Stored records:

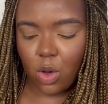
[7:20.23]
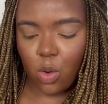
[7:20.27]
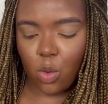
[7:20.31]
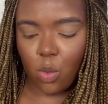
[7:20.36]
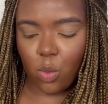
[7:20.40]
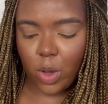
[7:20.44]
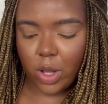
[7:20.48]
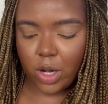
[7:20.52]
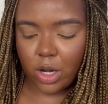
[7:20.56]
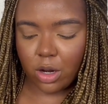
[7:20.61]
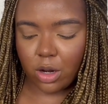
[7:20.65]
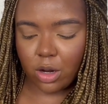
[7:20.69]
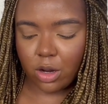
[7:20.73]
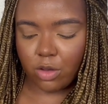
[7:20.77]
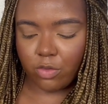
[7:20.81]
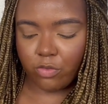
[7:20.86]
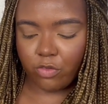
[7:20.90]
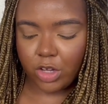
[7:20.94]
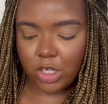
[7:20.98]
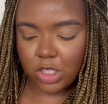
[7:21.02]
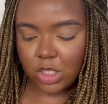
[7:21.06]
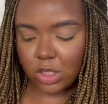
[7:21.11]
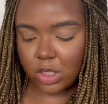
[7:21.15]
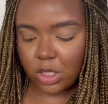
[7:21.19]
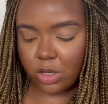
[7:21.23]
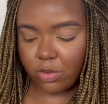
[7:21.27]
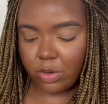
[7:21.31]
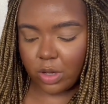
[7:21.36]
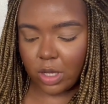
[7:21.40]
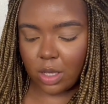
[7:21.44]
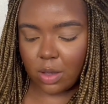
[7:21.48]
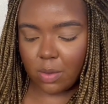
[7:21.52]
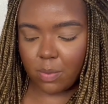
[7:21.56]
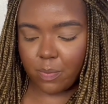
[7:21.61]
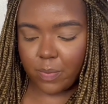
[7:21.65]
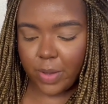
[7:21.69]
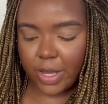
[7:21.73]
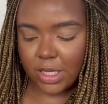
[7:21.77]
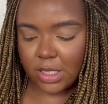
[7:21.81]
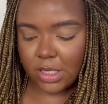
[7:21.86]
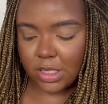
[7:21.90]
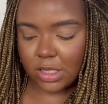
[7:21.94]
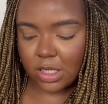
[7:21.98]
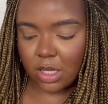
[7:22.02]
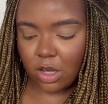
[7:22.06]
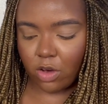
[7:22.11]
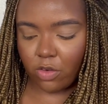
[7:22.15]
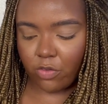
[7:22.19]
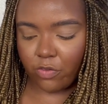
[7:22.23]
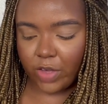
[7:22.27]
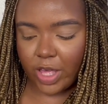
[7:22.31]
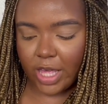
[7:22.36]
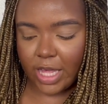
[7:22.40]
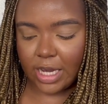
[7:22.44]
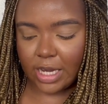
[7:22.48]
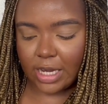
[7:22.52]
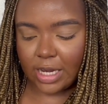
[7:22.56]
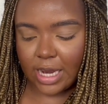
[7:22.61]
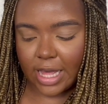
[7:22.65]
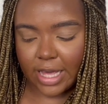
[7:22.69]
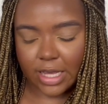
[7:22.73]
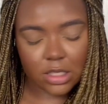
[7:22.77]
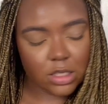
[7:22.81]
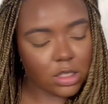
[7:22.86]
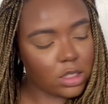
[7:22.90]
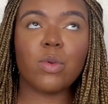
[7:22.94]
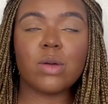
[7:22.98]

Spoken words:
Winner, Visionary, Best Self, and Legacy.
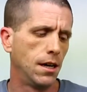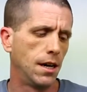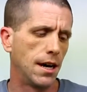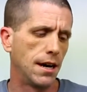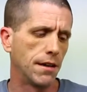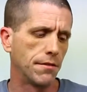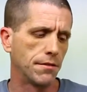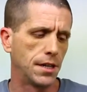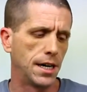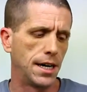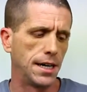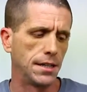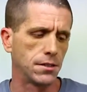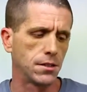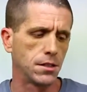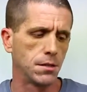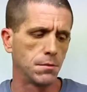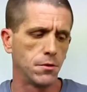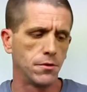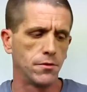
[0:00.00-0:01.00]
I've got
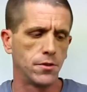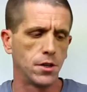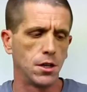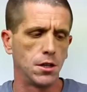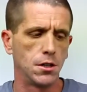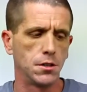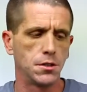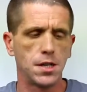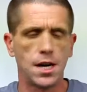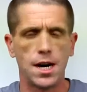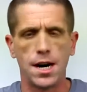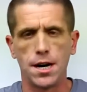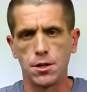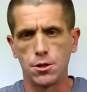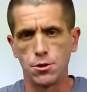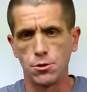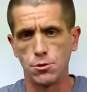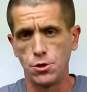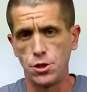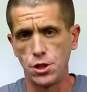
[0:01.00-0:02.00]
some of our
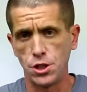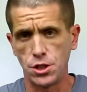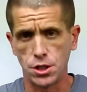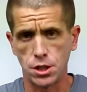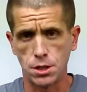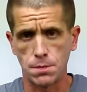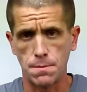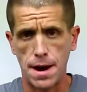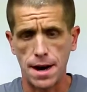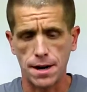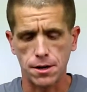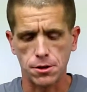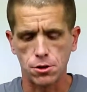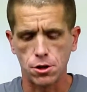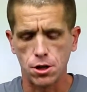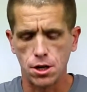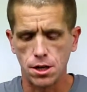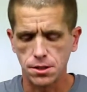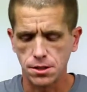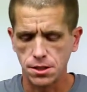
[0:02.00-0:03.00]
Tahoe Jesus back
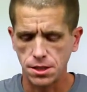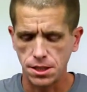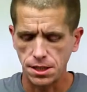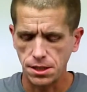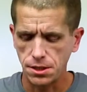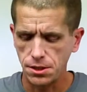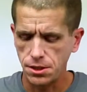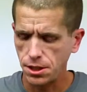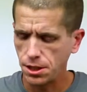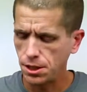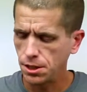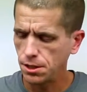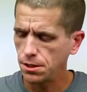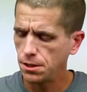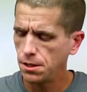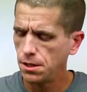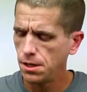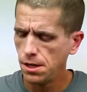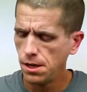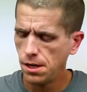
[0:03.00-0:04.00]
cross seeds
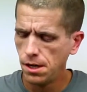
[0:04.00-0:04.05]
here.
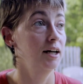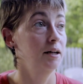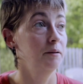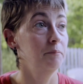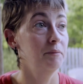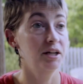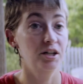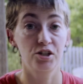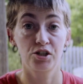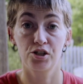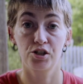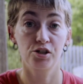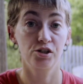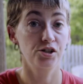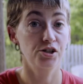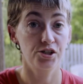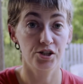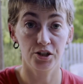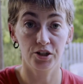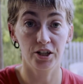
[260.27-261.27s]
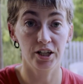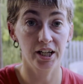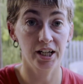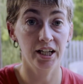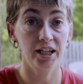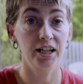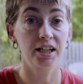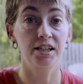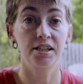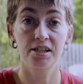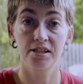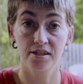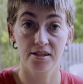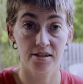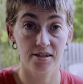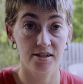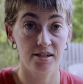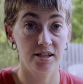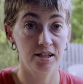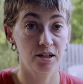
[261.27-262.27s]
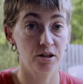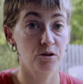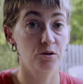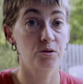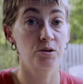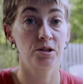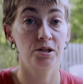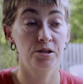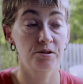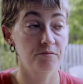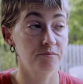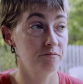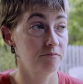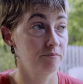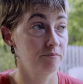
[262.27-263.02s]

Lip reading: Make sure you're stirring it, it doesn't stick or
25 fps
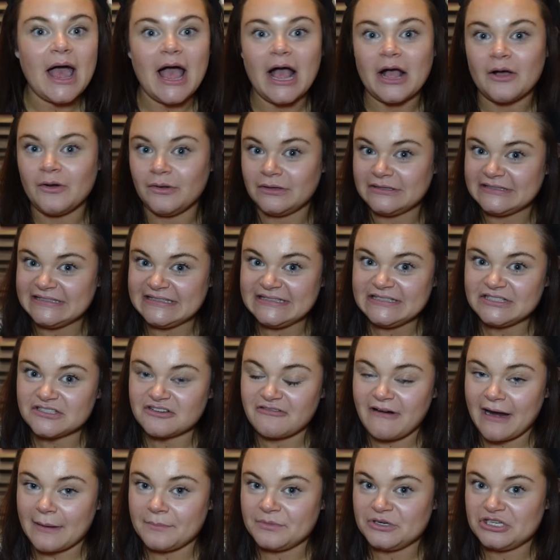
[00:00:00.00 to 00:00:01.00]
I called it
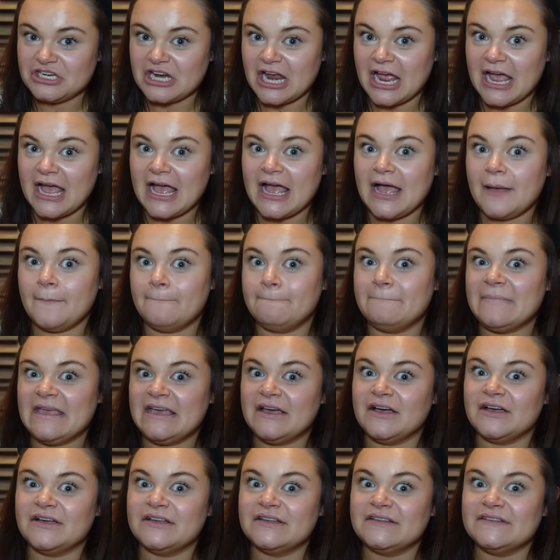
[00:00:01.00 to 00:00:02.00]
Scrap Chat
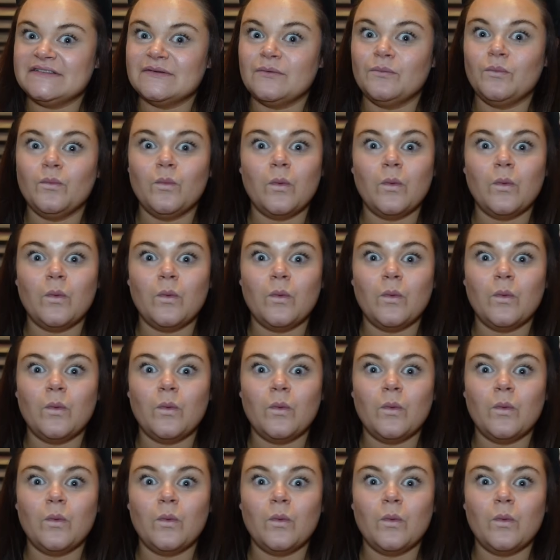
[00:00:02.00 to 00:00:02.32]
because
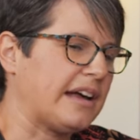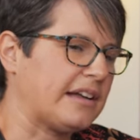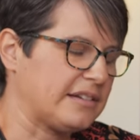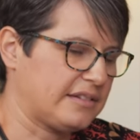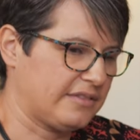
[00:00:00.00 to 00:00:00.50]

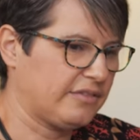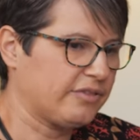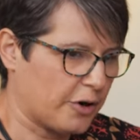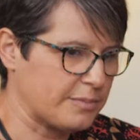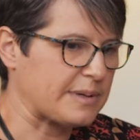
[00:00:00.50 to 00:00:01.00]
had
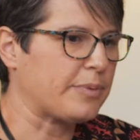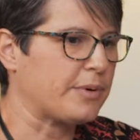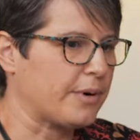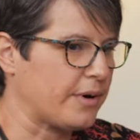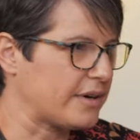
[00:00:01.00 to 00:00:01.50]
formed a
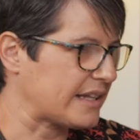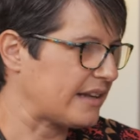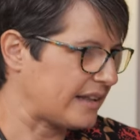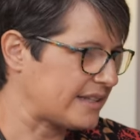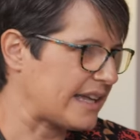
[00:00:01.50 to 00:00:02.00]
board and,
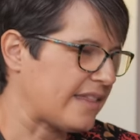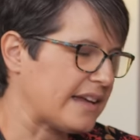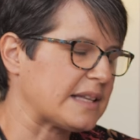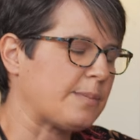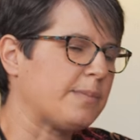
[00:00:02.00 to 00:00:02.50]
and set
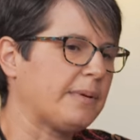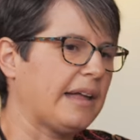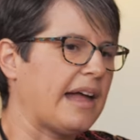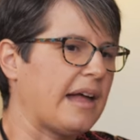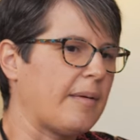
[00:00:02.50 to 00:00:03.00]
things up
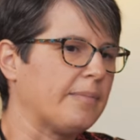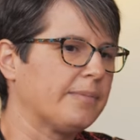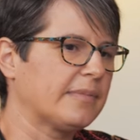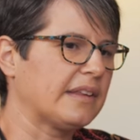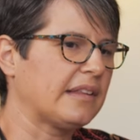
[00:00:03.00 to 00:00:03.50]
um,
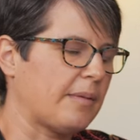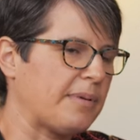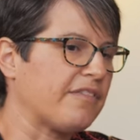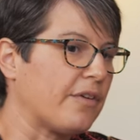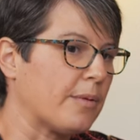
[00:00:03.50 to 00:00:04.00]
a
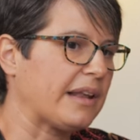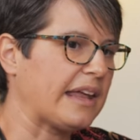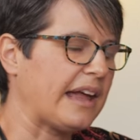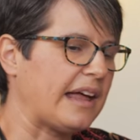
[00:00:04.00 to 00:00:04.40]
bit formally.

[ACTION ITEM]
The expected response is every entry above, repeated exactly, pictures removed.

[SOLUTION BELOW]
[7:20.23]
[7:20.27]
[7:20.31]
[7:20.36]
[7:20.40]
[7:20.44]
[7:20.48]
[7:20.52]
[7:20.56]
[7:20.61]
[7:20.65]
[7:20.69]
[7:20.73]
[7:20.77]
[7:20.81]
[7:20.86]
[7:20.90]
[7:20.94]
[7:20.98]
[7:21.02]
[7:21.06]
[7:21.11]
[7:21.15]
[7:21.19]
[7:21.23]
[7:21.27]
[7:21.31]
[7:21.36]
[7:21.40]
[7:21.44]
[7:21.48]
[7:21.52]
[7:21.56]
[7:21.61]
[7:21.65]
[7:21.69]
[7:21.73]
[7:21.77]
[7:21.81]
[7:21.86]
[7:21.90]
[7:21.94]
[7:21.98]
[7:22.02]
[7:22.06]
[7:22.11]
[7:22.15]
[7:22.19]
[7:22.23]
[7:22.27]
[7:22.31]
[7:22.36]
[7:22.40]
[7:22.44]
[7:22.48]
[7:22.52]
[7:22.56]
[7:22.61]
[7:22.65]
[7:22.69]
[7:22.73]
[7:22.77]
[7:22.81]
[7:22.86]
[7:22.90]
[7:22.94]
[7:22.98]

Spoken words:
Winner, Visionary, Best Self, and Legacy.
[0:00.00-0:01.00]
I've got
[0:01.00-0:02.00]
some of our
[0:02.00-0:03.00]
Tahoe Jesus back
[0:03.00-0:04.00]
cross seeds
[0:04.00-0:04.05]
here.
[260.27-261.27s]
[261.27-262.27s]
[262.27-263.02s]

Lip reading: Make sure you're stirring it, it doesn't stick or
25 fps
[00:00:00.00 to 00:00:01.00]
I called it
[00:00:01.00 to 00:00:02.00]
Scrap Chat
[00:00:02.00 to 00:00:02.32]
because
[00:00:00.00 to 00:00:00.50]

[00:00:00.50 to 00:00:01.00]
had
[00:00:01.00 to 00:00:01.50]
formed a
[00:00:01.50 to 00:00:02.00]
board and,
[00:00:02.00 to 00:00:02.50]
and set
[00:00:02.50 to 00:00:03.00]
things up
[00:00:03.00 to 00:00:03.50]
um,
[00:00:03.50 to 00:00:04.00]
a
[00:00:04.00 to 00:00:04.40]
bit formally.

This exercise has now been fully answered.